# snails on plants



## gar1948 (Jan 25, 2012)

Just purchased crypt wendtii from a tank full of snails. I did some research and decided to dip plant in 19:1 bleach to water solution. Got lots of different answers on how long to dip. Went for safe and did 1 minute followed by soak in dechlorinated water till chlorine smell is gone. Thinking a minute was not long enough? Anybody do this to their plants and for how long?


----------



## beaslbob (May 29, 2009)

gar1948 said:


> Just purchased crypt wendtii from a tank full of snails. I did some research and decided to dip plant in 19:1 bleach to water solution. Got lots of different answers on how long to dip. Went for safe and did 1 minute followed by soak in dechlorinated water till chlorine smell is gone. Thinking a minute was not long enough? Anybody do this to their plants and for how long?

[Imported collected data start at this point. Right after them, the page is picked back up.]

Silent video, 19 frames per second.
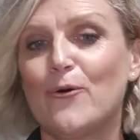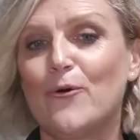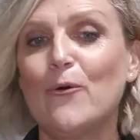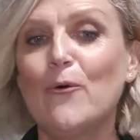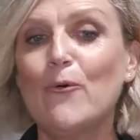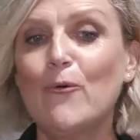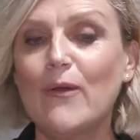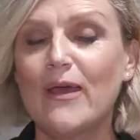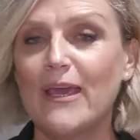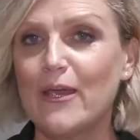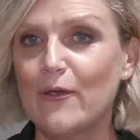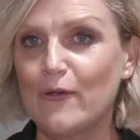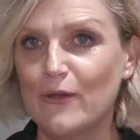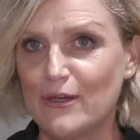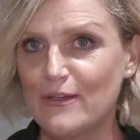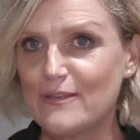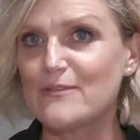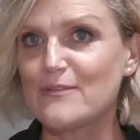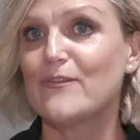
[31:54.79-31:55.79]
all
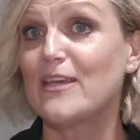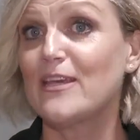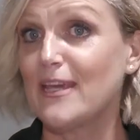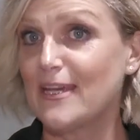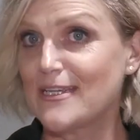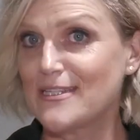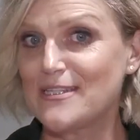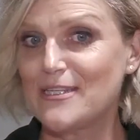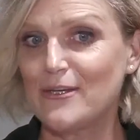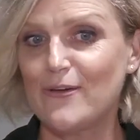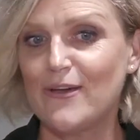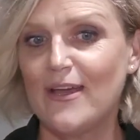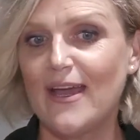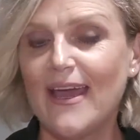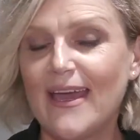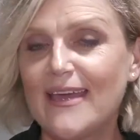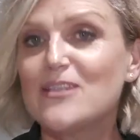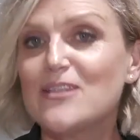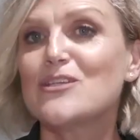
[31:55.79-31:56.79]
areas of the
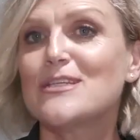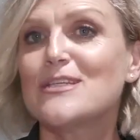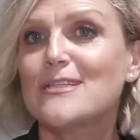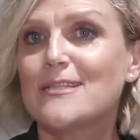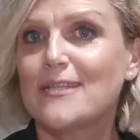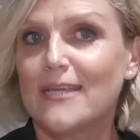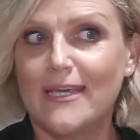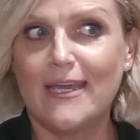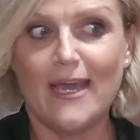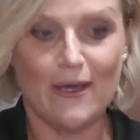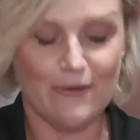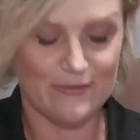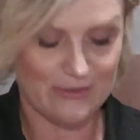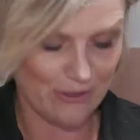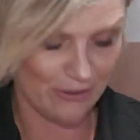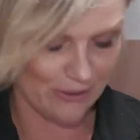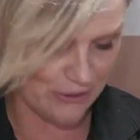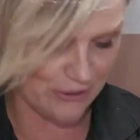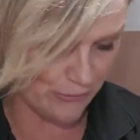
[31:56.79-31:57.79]
exterior and just see how it's
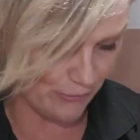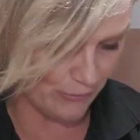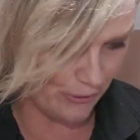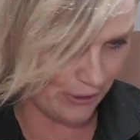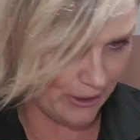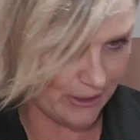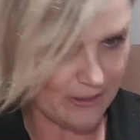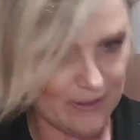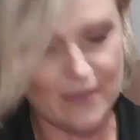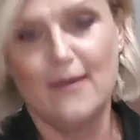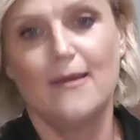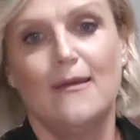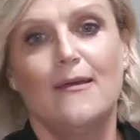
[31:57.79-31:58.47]
going to work.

I don't so perhaps others can help.

the reason I don't is I actually like the snails.

I do get an initial snail bloom but a year later there is only a few left.

So I do nothing to control snails.


my .02


----------



## rw5579 (Jun 27, 2011)

I am interested as well, my third tank is my first with live plants, and got free snail eggs with a plant purchase along the way. I would like to know the best practices for adding new plants. Thanks,


----------



## gar1948 (Jan 25, 2012)

It seems there are a few methods out there. Bleach which is the most effective but can damage delicate plants.
POTASSIUM PERMANGANATE--- is safer but does not kill algae or snails as well.
ALUM--- works well but does not kill algae.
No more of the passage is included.